» Your instructions
Give back every entry precisely as written, without any of the images.

***** Information provided

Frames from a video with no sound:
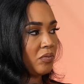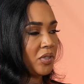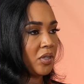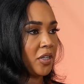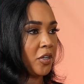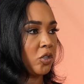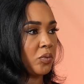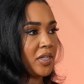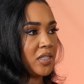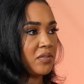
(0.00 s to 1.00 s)
Your
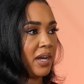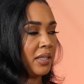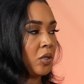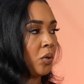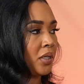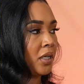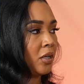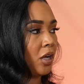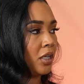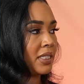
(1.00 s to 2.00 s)
career is finally going in
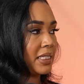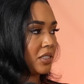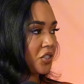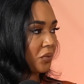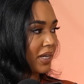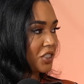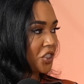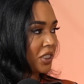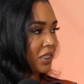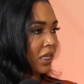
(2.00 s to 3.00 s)
a decent
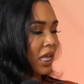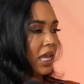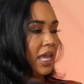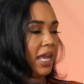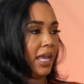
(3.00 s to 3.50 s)
direction.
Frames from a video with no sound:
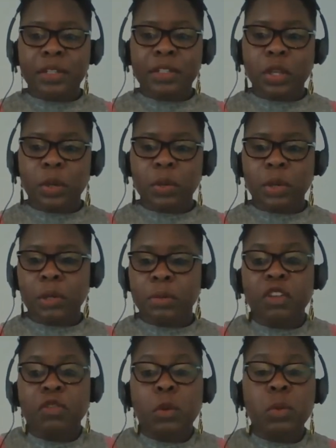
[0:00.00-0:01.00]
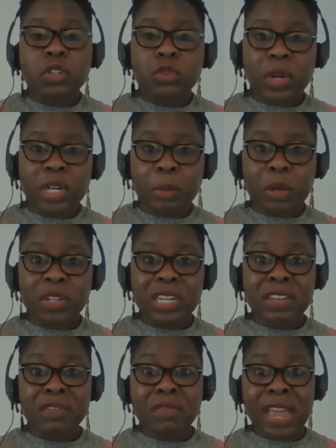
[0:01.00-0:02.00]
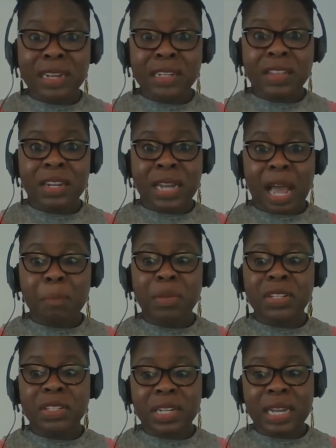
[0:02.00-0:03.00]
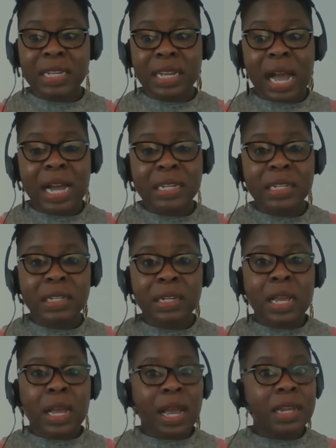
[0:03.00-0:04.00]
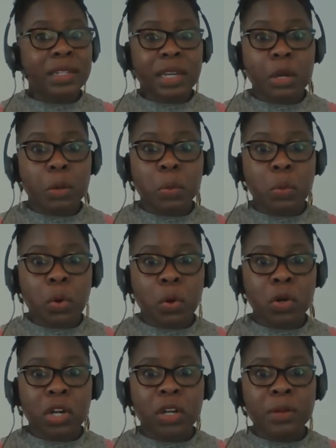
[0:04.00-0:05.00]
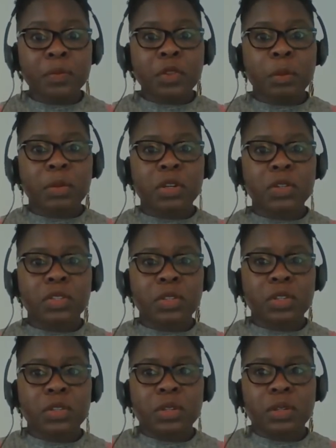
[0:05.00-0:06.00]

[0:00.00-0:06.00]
And so, uh, if I want to write about an event that happens in a garden, I take a walk because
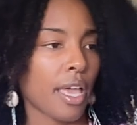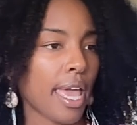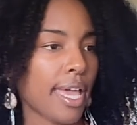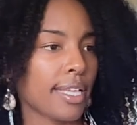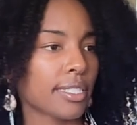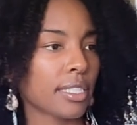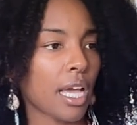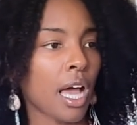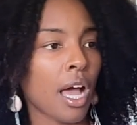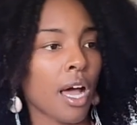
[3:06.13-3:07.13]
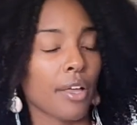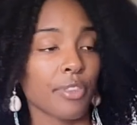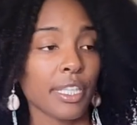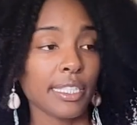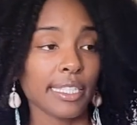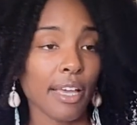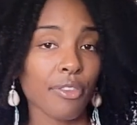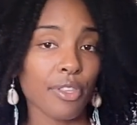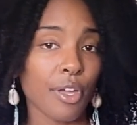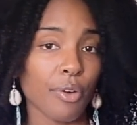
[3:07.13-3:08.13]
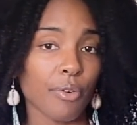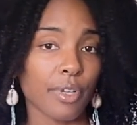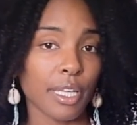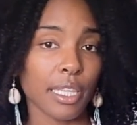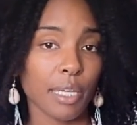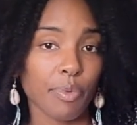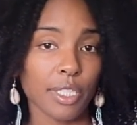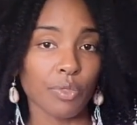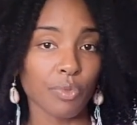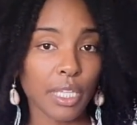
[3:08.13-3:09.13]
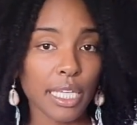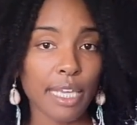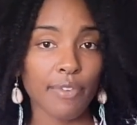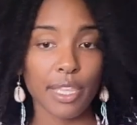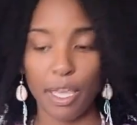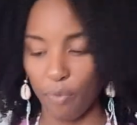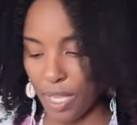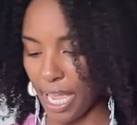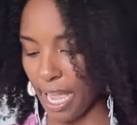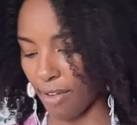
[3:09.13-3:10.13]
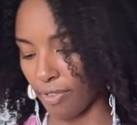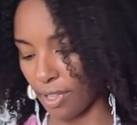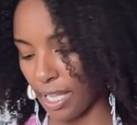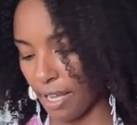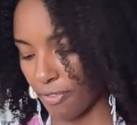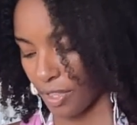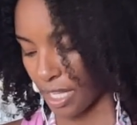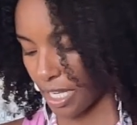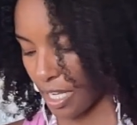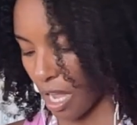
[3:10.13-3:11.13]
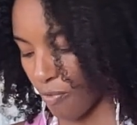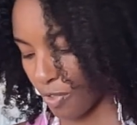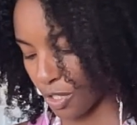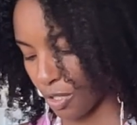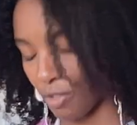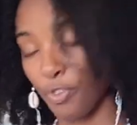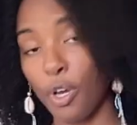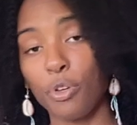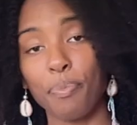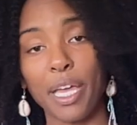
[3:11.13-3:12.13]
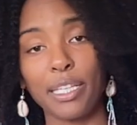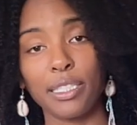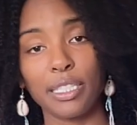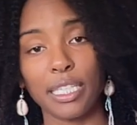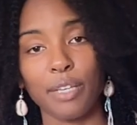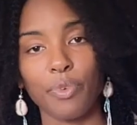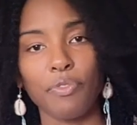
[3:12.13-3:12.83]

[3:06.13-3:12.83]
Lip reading: And this South Node in Libra is really giving that we have left the comfort zone of codependency.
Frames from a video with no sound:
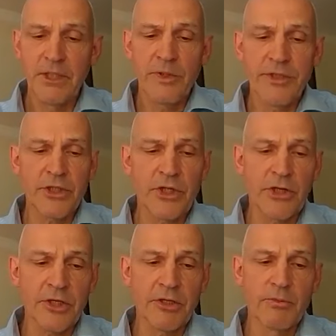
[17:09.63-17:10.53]
Whether
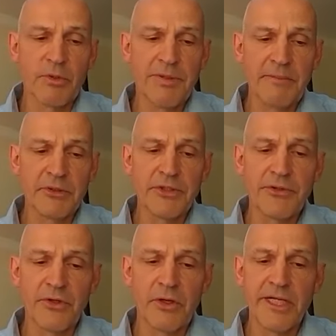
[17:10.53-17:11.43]
Gordon will be able to
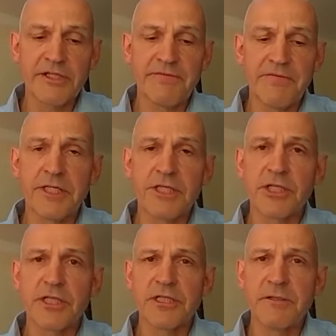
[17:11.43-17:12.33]
throw away his
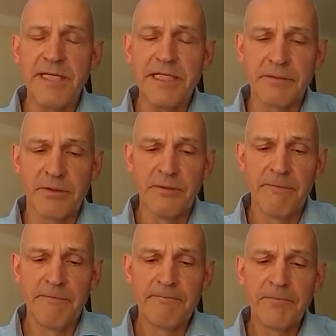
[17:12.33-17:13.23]
fridge is
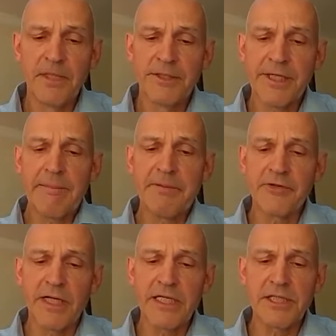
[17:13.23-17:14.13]
debatable. The rapid
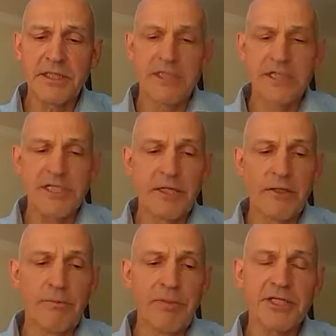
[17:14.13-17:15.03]
rise in
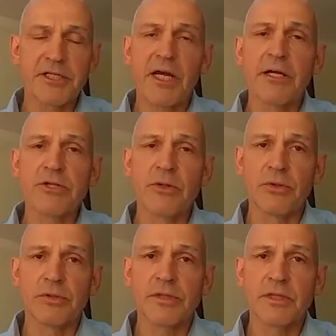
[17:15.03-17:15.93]
single person
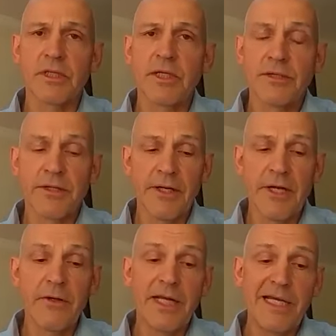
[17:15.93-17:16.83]
households, there are
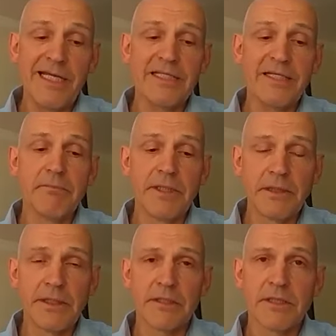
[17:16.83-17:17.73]
now 80
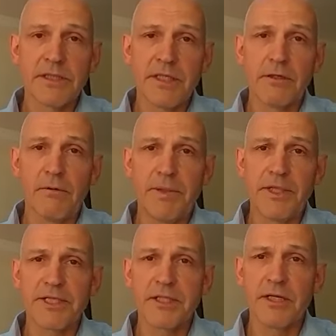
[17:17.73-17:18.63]
million single
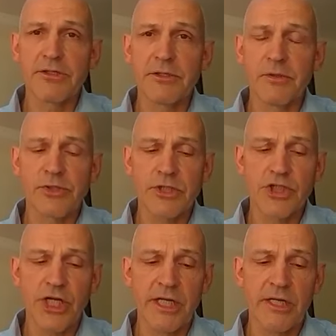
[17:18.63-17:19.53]
person households in
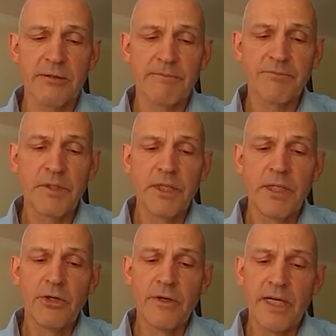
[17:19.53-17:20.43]
China,
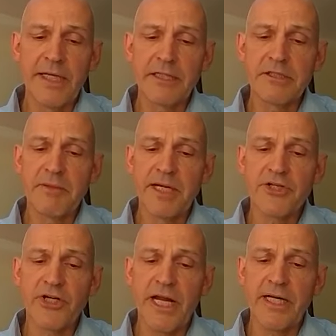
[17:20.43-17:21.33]
who are likely to be
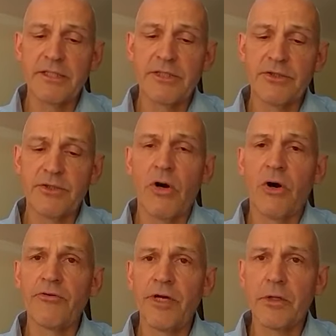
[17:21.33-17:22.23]
attracted to
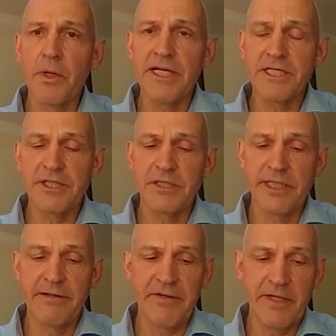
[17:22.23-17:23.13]
on request
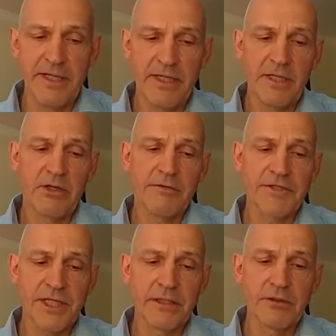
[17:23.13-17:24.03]
delivery of
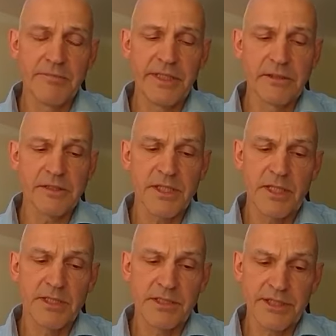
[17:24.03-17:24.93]
single meals,
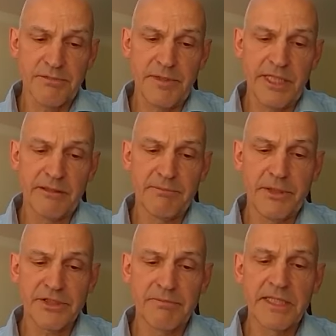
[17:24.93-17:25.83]
does make it a
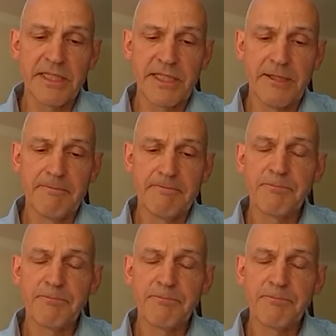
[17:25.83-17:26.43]
possibility.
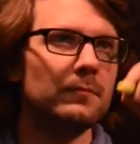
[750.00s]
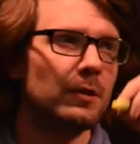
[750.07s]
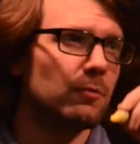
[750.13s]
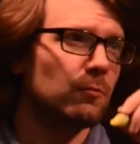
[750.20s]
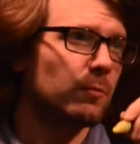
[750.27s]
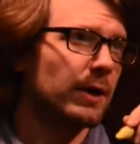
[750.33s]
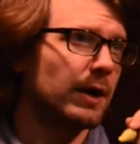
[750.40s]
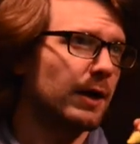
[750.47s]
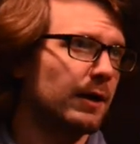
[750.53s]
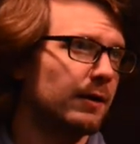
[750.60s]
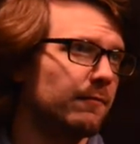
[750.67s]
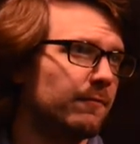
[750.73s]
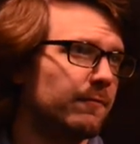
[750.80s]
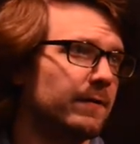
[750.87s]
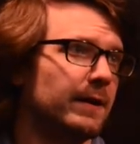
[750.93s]
we
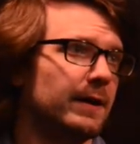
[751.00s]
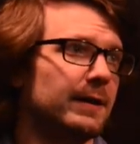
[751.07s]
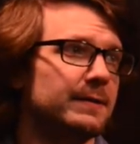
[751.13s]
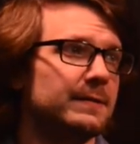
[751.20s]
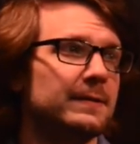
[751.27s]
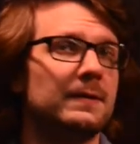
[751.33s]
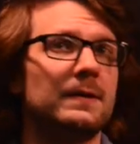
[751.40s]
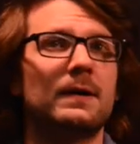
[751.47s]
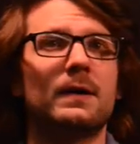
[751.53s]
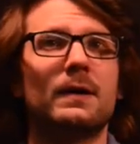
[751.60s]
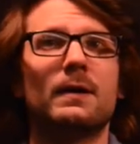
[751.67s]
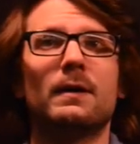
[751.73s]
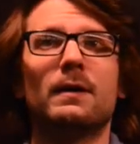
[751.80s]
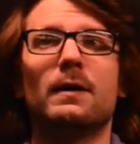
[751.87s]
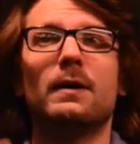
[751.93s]
have that
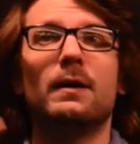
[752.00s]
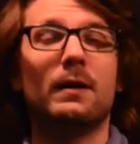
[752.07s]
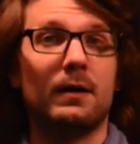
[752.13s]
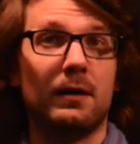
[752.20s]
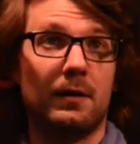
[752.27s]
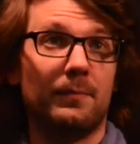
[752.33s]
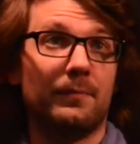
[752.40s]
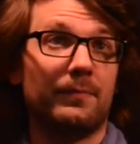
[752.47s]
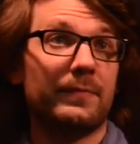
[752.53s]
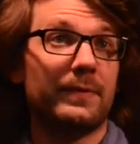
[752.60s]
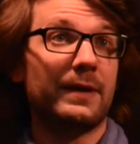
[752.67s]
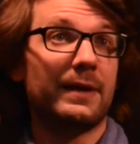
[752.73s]
um,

**********

» Result for this task
Frames from a video with no sound:
(0.00 s to 1.00 s)
Your
(1.00 s to 2.00 s)
career is finally going in
(2.00 s to 3.00 s)
a decent
(3.00 s to 3.50 s)
direction.
Frames from a video with no sound:
[0:00.00-0:01.00]
[0:01.00-0:02.00]
[0:02.00-0:03.00]
[0:03.00-0:04.00]
[0:04.00-0:05.00]
[0:05.00-0:06.00]

[0:00.00-0:06.00]
And so, uh, if I want to write about an event that happens in a garden, I take a walk because
[3:06.13-3:07.13]
[3:07.13-3:08.13]
[3:08.13-3:09.13]
[3:09.13-3:10.13]
[3:10.13-3:11.13]
[3:11.13-3:12.13]
[3:12.13-3:12.83]

[3:06.13-3:12.83]
Lip reading: And this South Node in Libra is really giving that we have left the comfort zone of codependency.
Frames from a video with no sound:
[17:09.63-17:10.53]
Whether
[17:10.53-17:11.43]
Gordon will be able to
[17:11.43-17:12.33]
throw away his
[17:12.33-17:13.23]
fridge is
[17:13.23-17:14.13]
debatable. The rapid
[17:14.13-17:15.03]
rise in
[17:15.03-17:15.93]
single person
[17:15.93-17:16.83]
households, there are
[17:16.83-17:17.73]
now 80
[17:17.73-17:18.63]
million single
[17:18.63-17:19.53]
person households in
[17:19.53-17:20.43]
China,
[17:20.43-17:21.33]
who are likely to be
[17:21.33-17:22.23]
attracted to
[17:22.23-17:23.13]
on request
[17:23.13-17:24.03]
delivery of
[17:24.03-17:24.93]
single meals,
[17:24.93-17:25.83]
does make it a
[17:25.83-17:26.43]
possibility.
[750.00s]
[750.07s]
[750.13s]
[750.20s]
[750.27s]
[750.33s]
[750.40s]
[750.47s]
[750.53s]
[750.60s]
[750.67s]
[750.73s]
[750.80s]
[750.87s]
[750.93s]
we
[751.00s]
[751.07s]
[751.13s]
[751.20s]
[751.27s]
[751.33s]
[751.40s]
[751.47s]
[751.53s]
[751.60s]
[751.67s]
[751.73s]
[751.80s]
[751.87s]
[751.93s]
have that
[752.00s]
[752.07s]
[752.13s]
[752.20s]
[752.27s]
[752.33s]
[752.40s]
[752.47s]
[752.53s]
[752.60s]
[752.67s]
[752.73s]
um,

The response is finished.